=== YOUR TASK ===
Instruction for the entries below: return the part that opens with the line containing "[00:00:00.00 to 00:00:01.02]" and closes with the line containing "[00:00:09.16 to 00:00:09.52]", exactly, and no pictures.

=== DATA EXTRACT ===
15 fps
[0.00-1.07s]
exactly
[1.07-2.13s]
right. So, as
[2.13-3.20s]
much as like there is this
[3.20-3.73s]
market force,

---

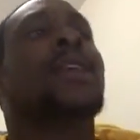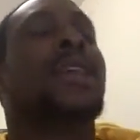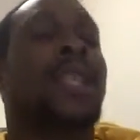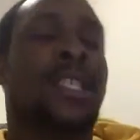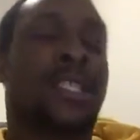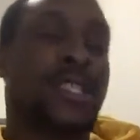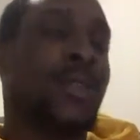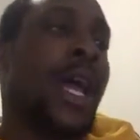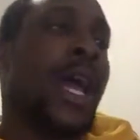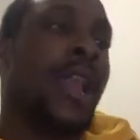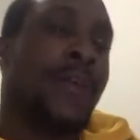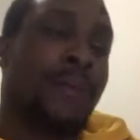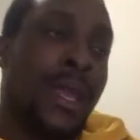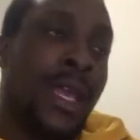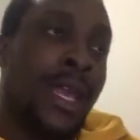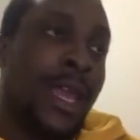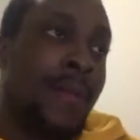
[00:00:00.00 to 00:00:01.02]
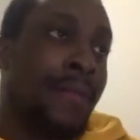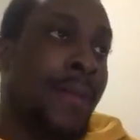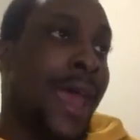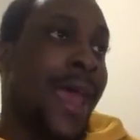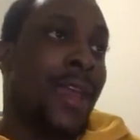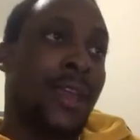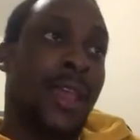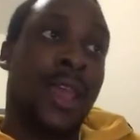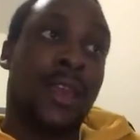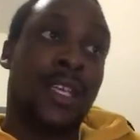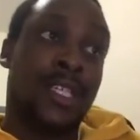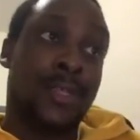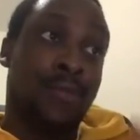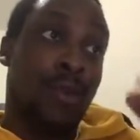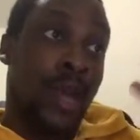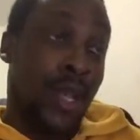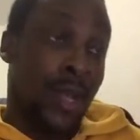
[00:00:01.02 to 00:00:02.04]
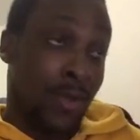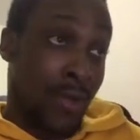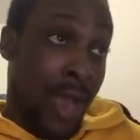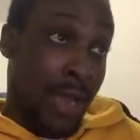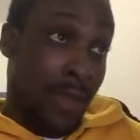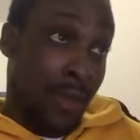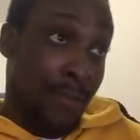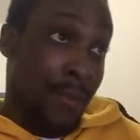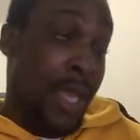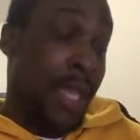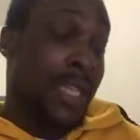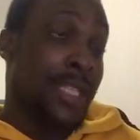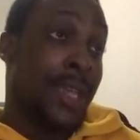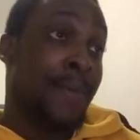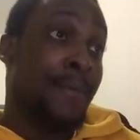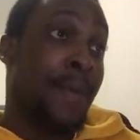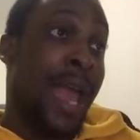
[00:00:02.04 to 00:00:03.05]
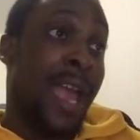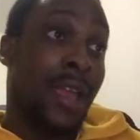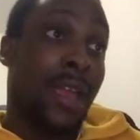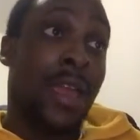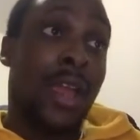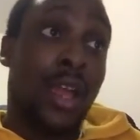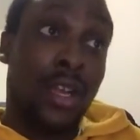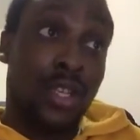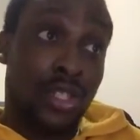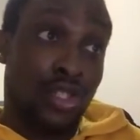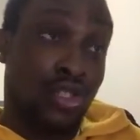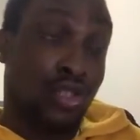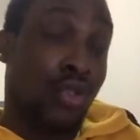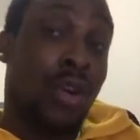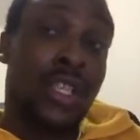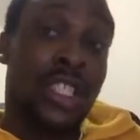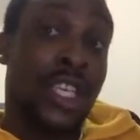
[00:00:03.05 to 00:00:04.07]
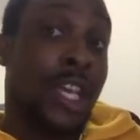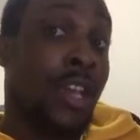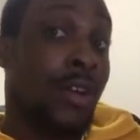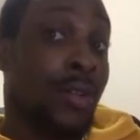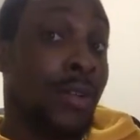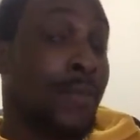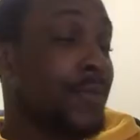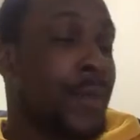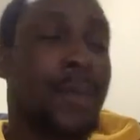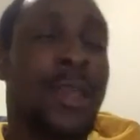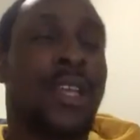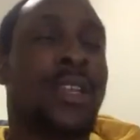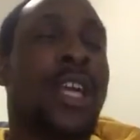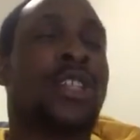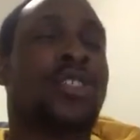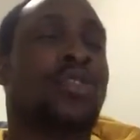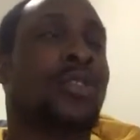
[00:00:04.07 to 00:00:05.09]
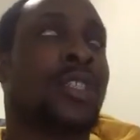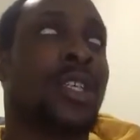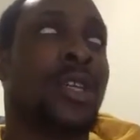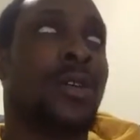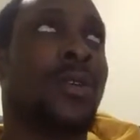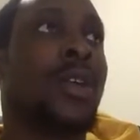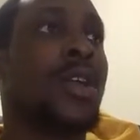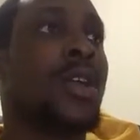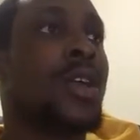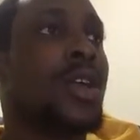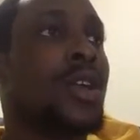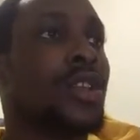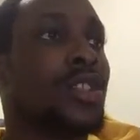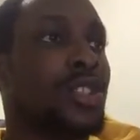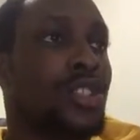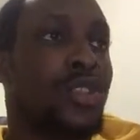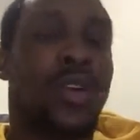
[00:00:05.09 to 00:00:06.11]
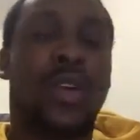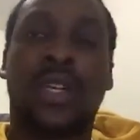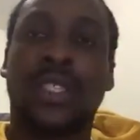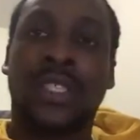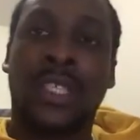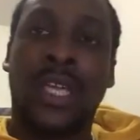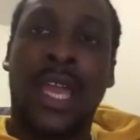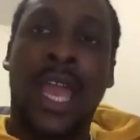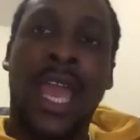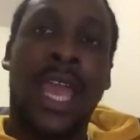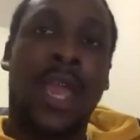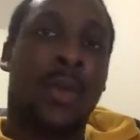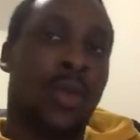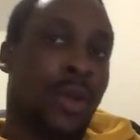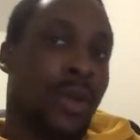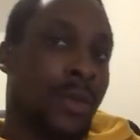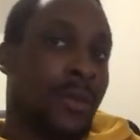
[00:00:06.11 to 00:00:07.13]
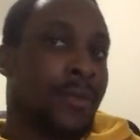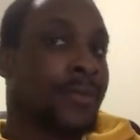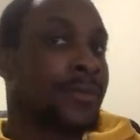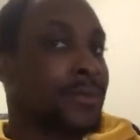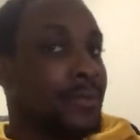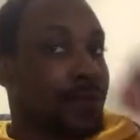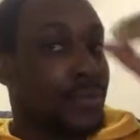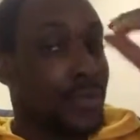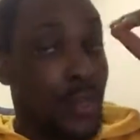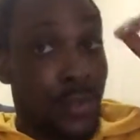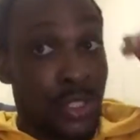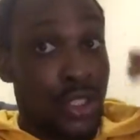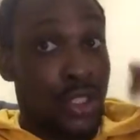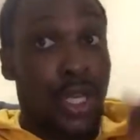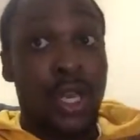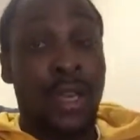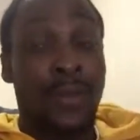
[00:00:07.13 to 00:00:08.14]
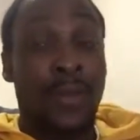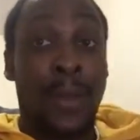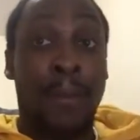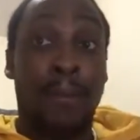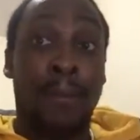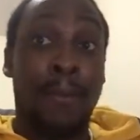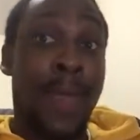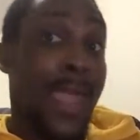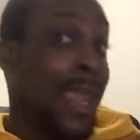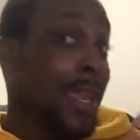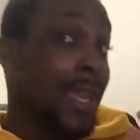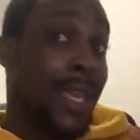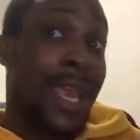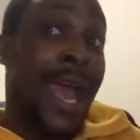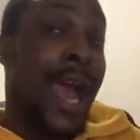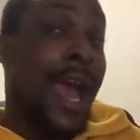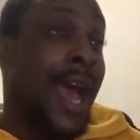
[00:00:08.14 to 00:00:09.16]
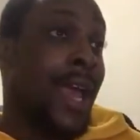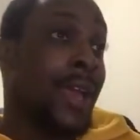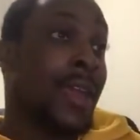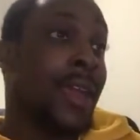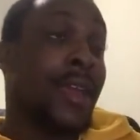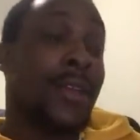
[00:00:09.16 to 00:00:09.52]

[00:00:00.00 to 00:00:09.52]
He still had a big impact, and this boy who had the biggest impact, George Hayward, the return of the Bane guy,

=== OUTPUT ===
[00:00:00.00 to 00:00:01.02]
[00:00:01.02 to 00:00:02.04]
[00:00:02.04 to 00:00:03.05]
[00:00:03.05 to 00:00:04.07]
[00:00:04.07 to 00:00:05.09]
[00:00:05.09 to 00:00:06.11]
[00:00:06.11 to 00:00:07.13]
[00:00:07.13 to 00:00:08.14]
[00:00:08.14 to 00:00:09.16]
[00:00:09.16 to 00:00:09.52]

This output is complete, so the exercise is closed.